The FCC proposed Friday to update its rule for over-the-air reception devices (OTARD) to help spur 5G deployment. Among other things, the Commission is suggesting to allow broadband “hubs” – pizza box-sized small cells – on private property to serve groups of homes and businesses, helping align OTARD rules with how today’s wireless broadband networks are being built.
The OTARD rule was adopted to address a previous use of technology that relied on larger antennas spread over greater distances. The Notice of Proposed Rulemaking proposes to eliminate the restriction that currently excludes hub and relay antennas from the rule which could help spur infrastructure deployment, including in underserved rural and urban areas.

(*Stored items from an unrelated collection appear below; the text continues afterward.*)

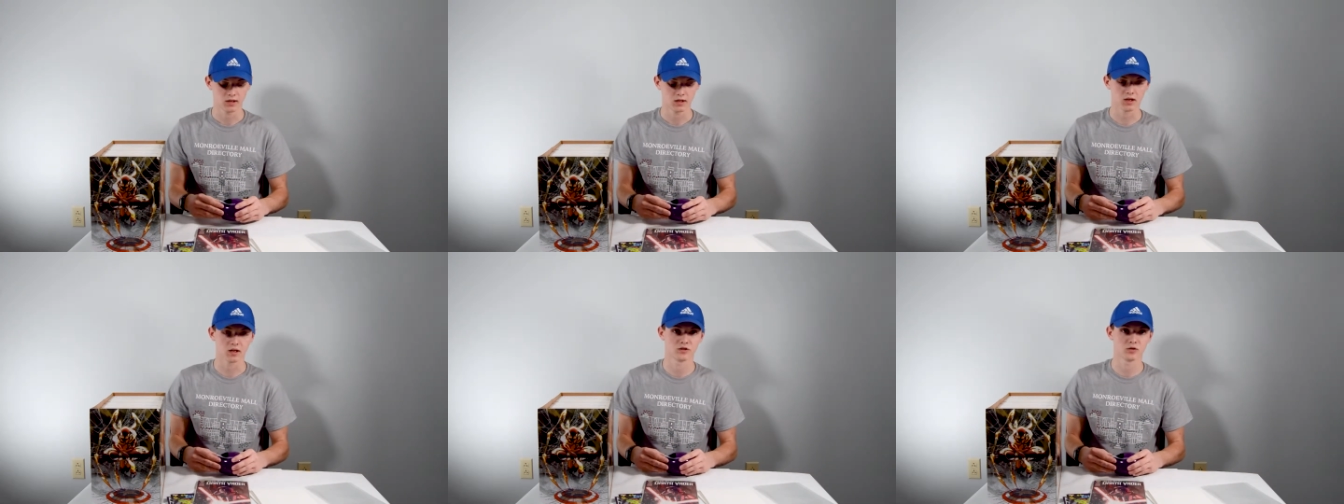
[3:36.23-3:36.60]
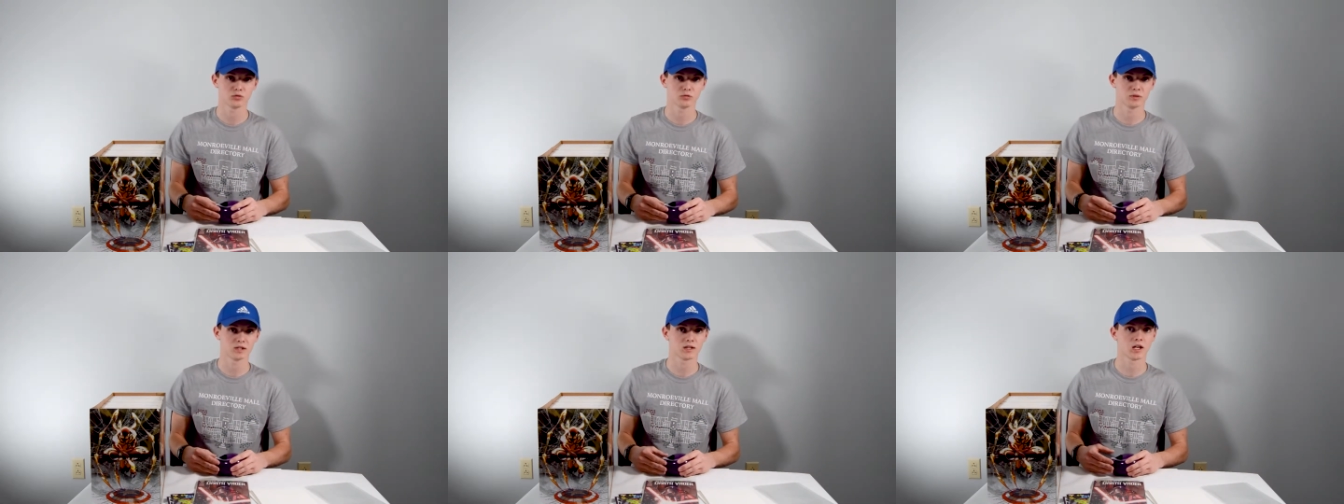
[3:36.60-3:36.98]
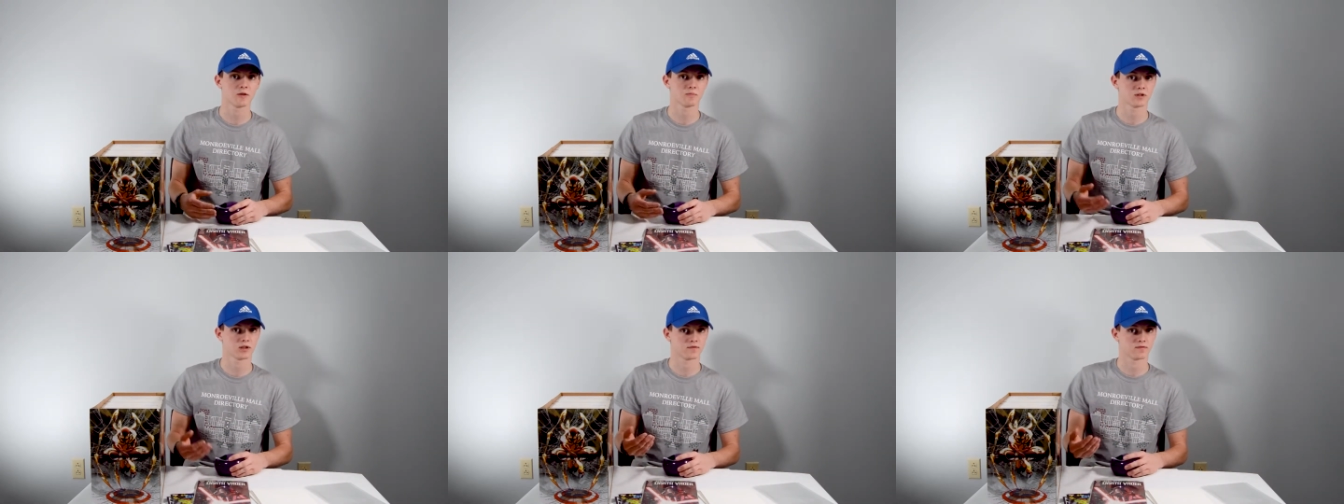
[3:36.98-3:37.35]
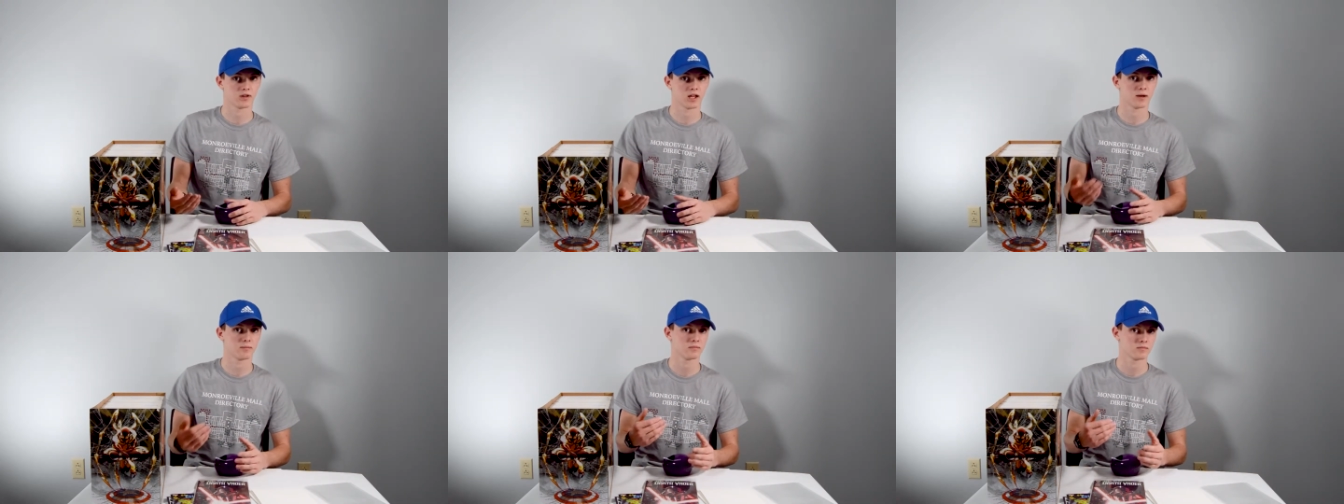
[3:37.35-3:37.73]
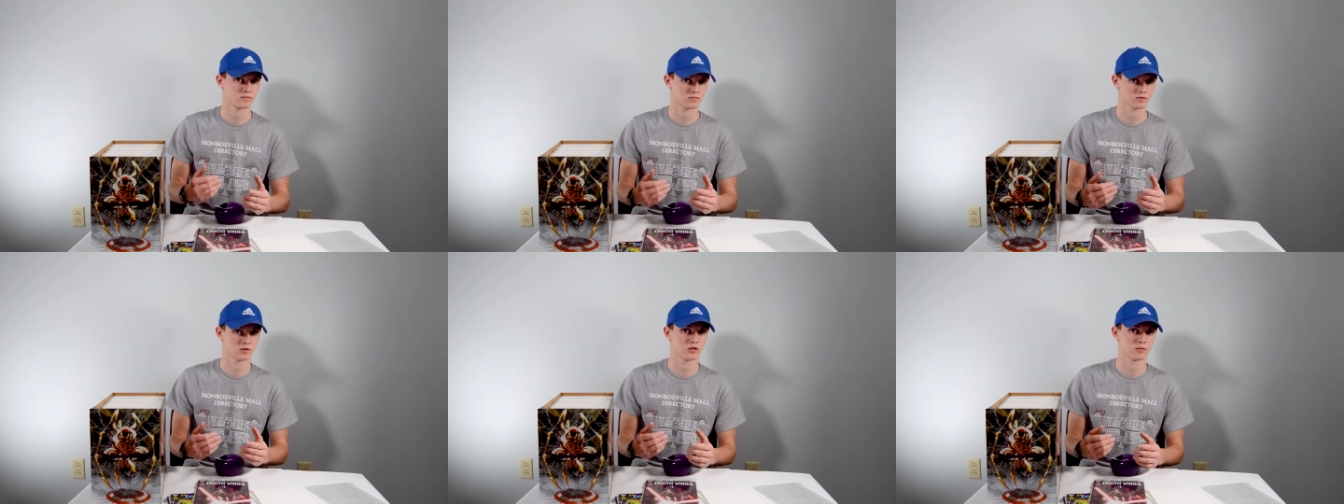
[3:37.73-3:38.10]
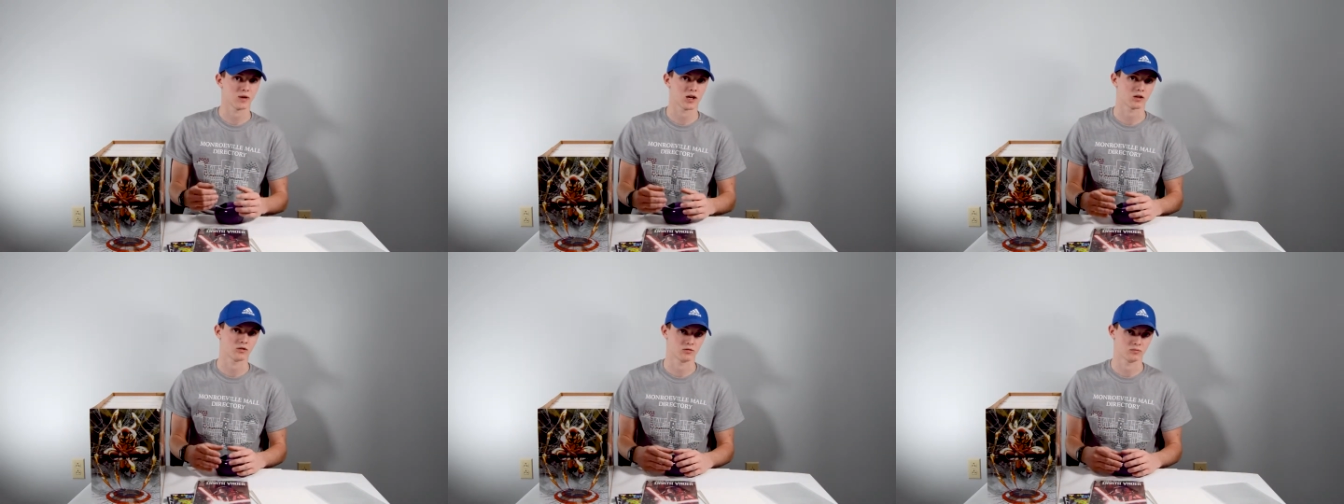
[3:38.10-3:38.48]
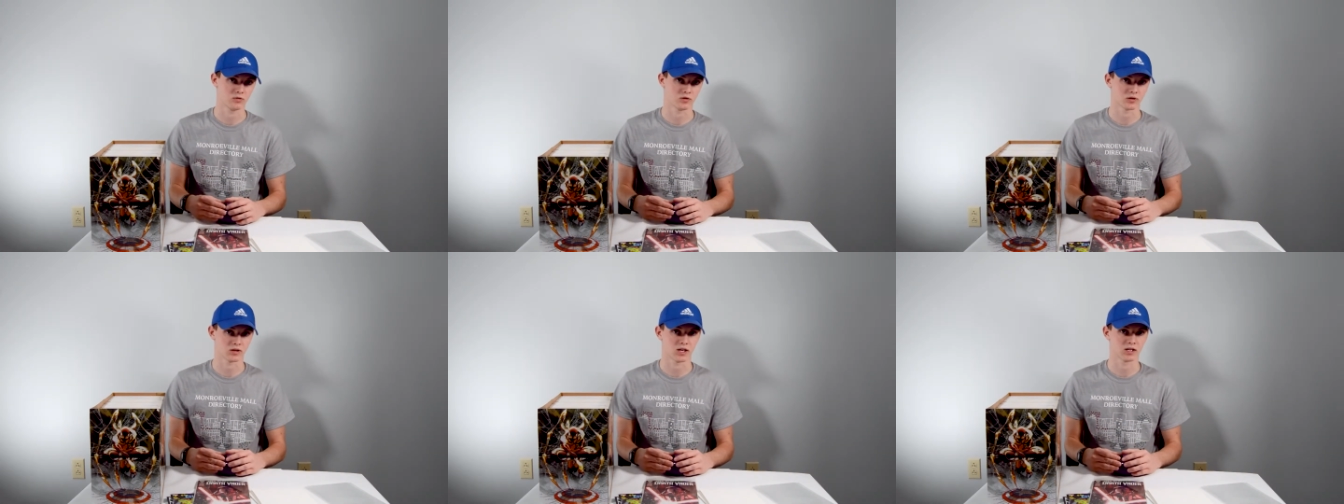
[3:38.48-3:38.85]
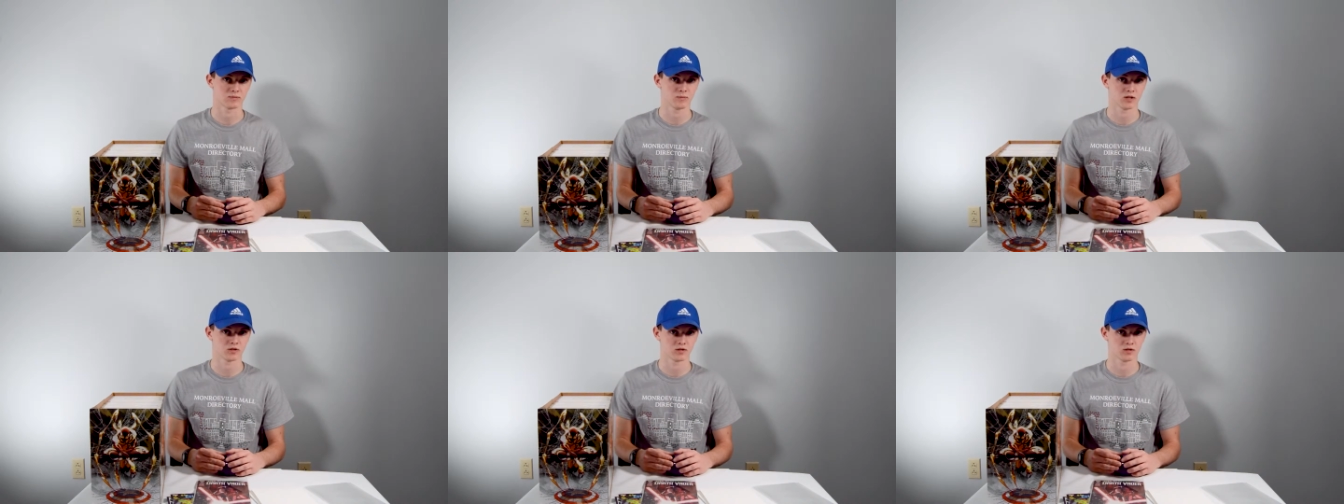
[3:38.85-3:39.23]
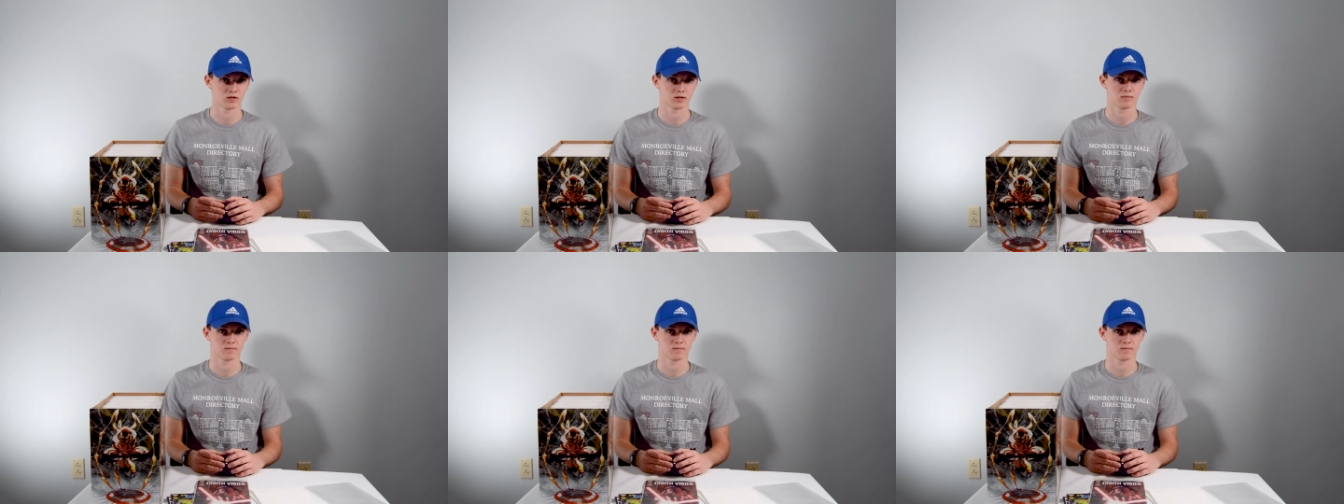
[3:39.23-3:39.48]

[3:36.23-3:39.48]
as you will be taping the flap to the back of the book, as mentioned.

FCC Commissioner Brendan Carr said during the vote, “Providing fast internet to underserved communities can be a heavy lift.” He described being at the headquarters of a Wireless Internet Service Provider (WISP) startup, called “Starry,” as it was starting to expand its Boston footprint. He helped workers lift 75 pounds worth of radios and antennas comprising internet head-end gear to the rooftop of an office building.

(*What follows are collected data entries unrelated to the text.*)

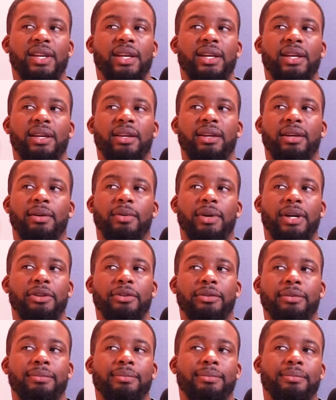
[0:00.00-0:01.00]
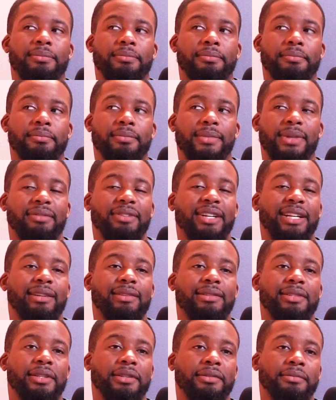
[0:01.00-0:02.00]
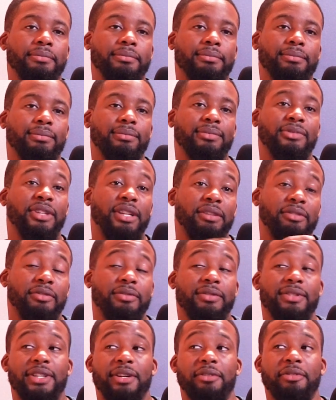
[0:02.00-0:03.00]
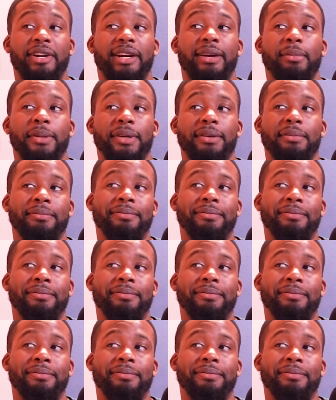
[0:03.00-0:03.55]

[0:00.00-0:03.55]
Yeah. Yeah. Why not? Love Island thing. To, yeah. the, to the fire pit.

The NPRM seeks comment on rules that impede WISP deployment and on how to best implement the change. The agency also seeks public input on its proposal to retain an exception to the rule for safety or historic preservation purposes.
The Wireless Internet Service Providers Association (WISPA) applauds the FCC’s decision. The changes being proposed by the FCC to modernize OTARD will lower barriers to siting fixed wireless infrastructure, erasing geographical, cost and other challenges which inhibit the growth of rural broadband, according to WISPA President/CEO Claude Aiken.